Aim of the exercise: Print the data below exactly as it stands, and keep the pictures out.

Collected data entries

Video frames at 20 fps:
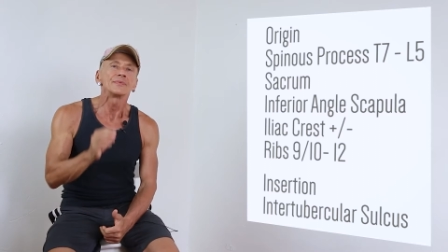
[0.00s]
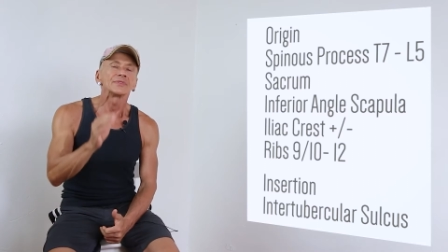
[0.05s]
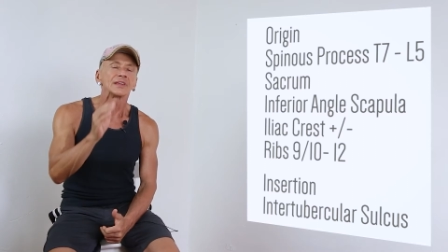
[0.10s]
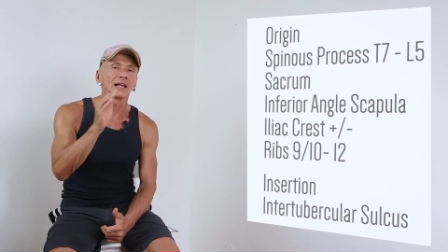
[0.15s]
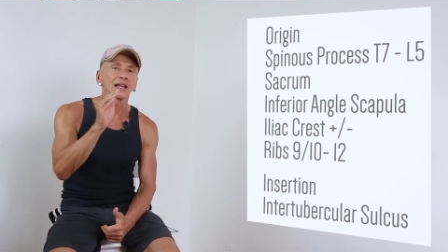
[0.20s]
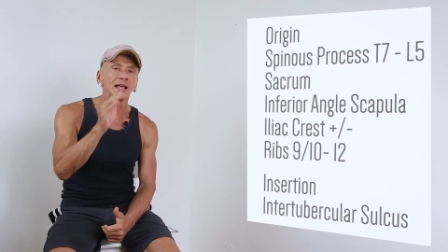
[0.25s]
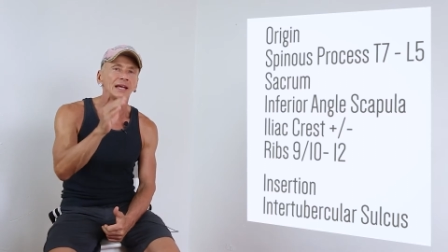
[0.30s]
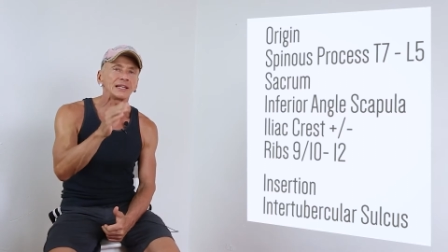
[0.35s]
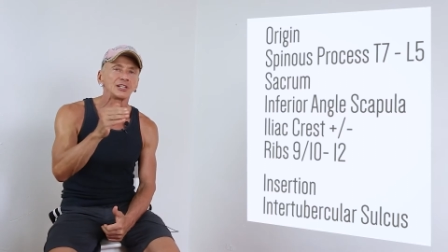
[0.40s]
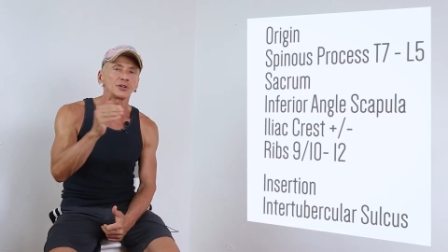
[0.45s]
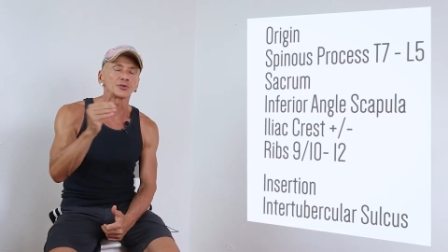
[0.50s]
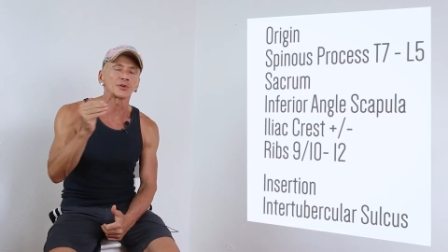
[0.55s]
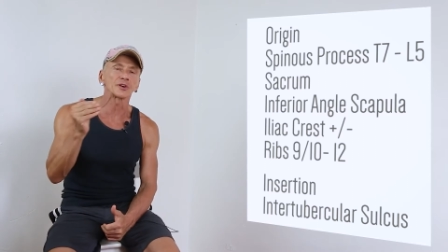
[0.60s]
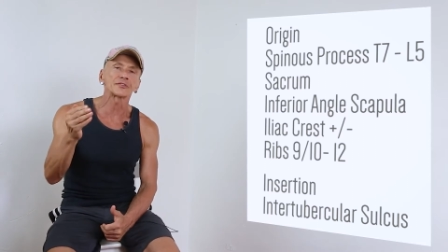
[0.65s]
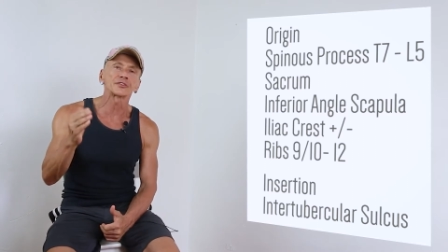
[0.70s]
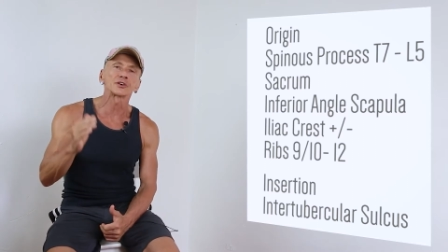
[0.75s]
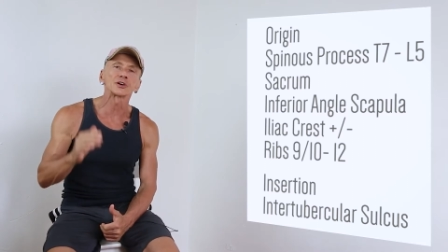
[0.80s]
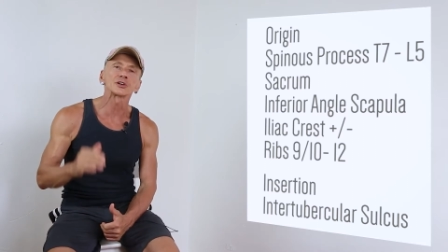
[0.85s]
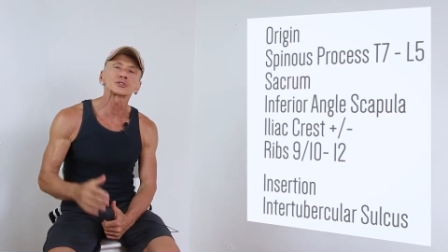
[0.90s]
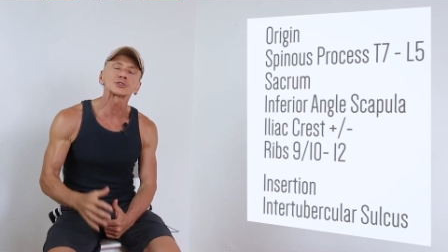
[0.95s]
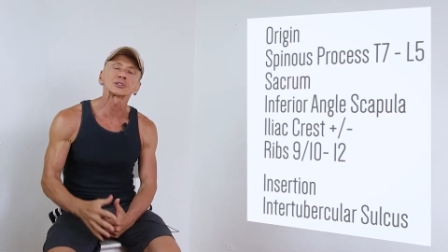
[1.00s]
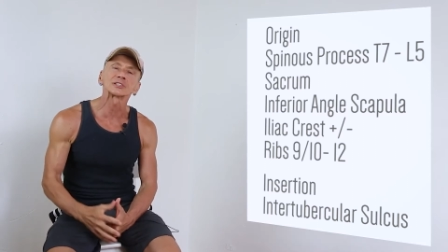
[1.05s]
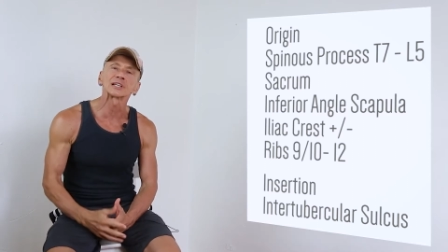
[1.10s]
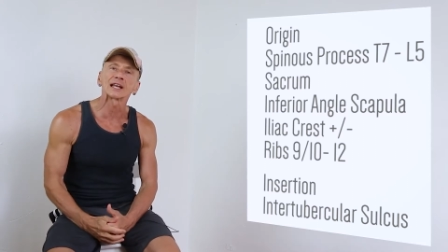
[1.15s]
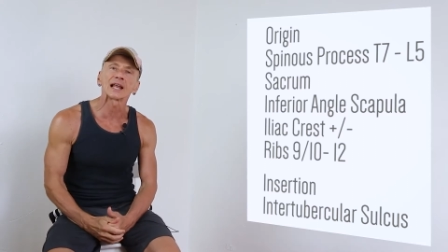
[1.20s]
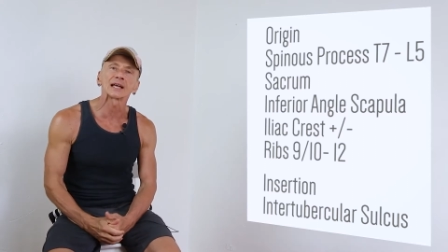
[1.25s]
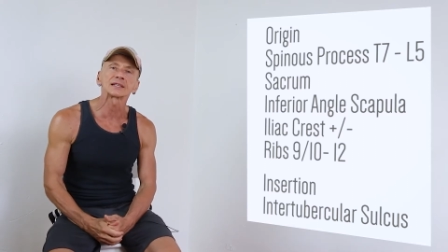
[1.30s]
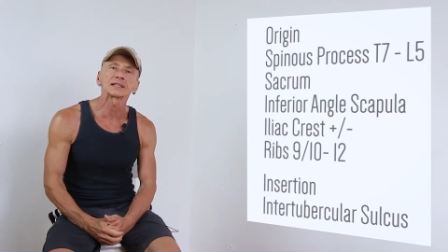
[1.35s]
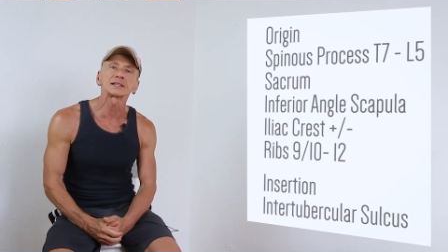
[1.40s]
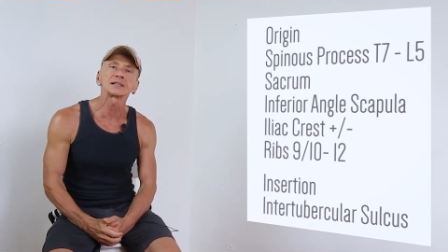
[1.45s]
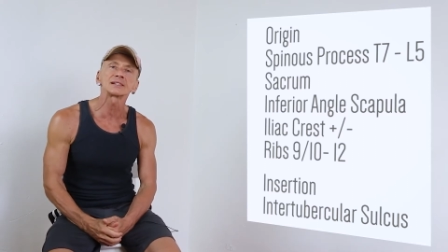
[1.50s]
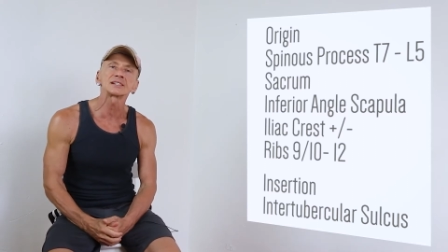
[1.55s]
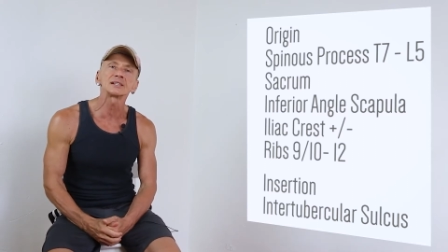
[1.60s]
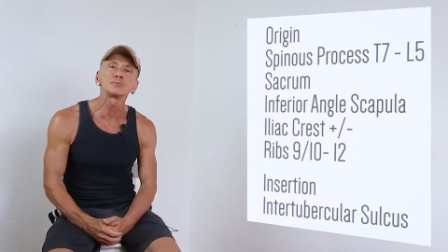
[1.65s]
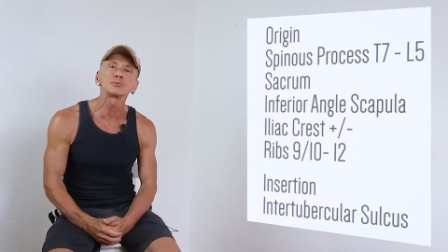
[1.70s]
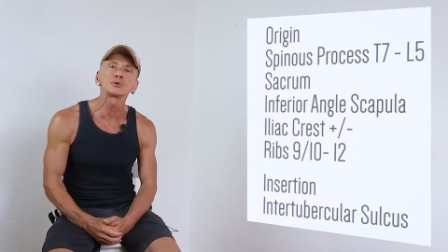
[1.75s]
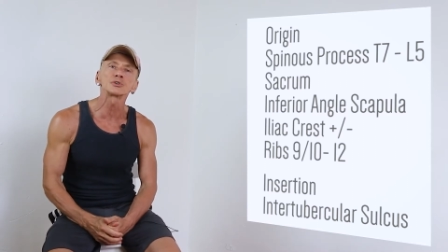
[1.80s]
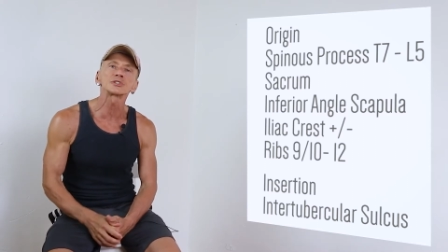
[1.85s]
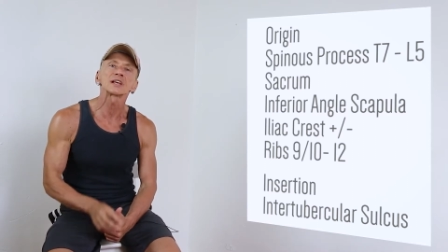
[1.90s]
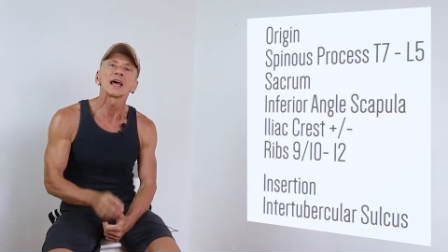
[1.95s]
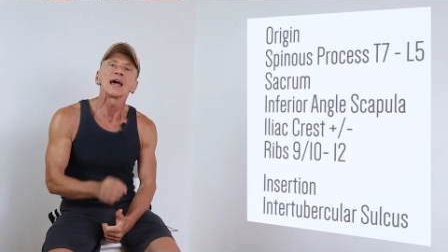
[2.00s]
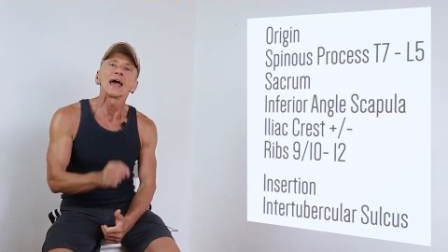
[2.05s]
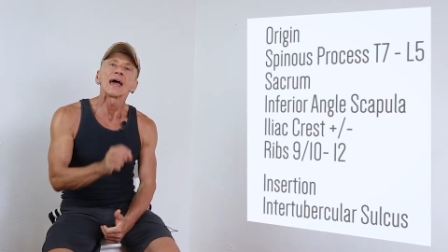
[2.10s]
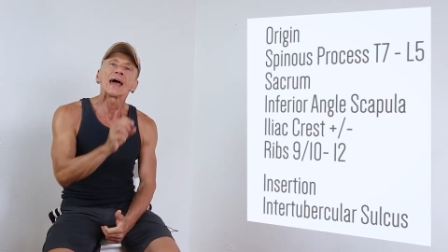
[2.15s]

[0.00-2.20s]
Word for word: The lady refers to the latissimus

Finished exercise:
Video frames at 20 fps:
[0.00s]
[0.05s]
[0.10s]
[0.15s]
[0.20s]
[0.25s]
[0.30s]
[0.35s]
[0.40s]
[0.45s]
[0.50s]
[0.55s]
[0.60s]
[0.65s]
[0.70s]
[0.75s]
[0.80s]
[0.85s]
[0.90s]
[0.95s]
[1.00s]
[1.05s]
[1.10s]
[1.15s]
[1.20s]
[1.25s]
[1.30s]
[1.35s]
[1.40s]
[1.45s]
[1.50s]
[1.55s]
[1.60s]
[1.65s]
[1.70s]
[1.75s]
[1.80s]
[1.85s]
[1.90s]
[1.95s]
[2.00s]
[2.05s]
[2.10s]
[2.15s]

[0.00-2.20s]
Word for word: The lady refers to the latissimus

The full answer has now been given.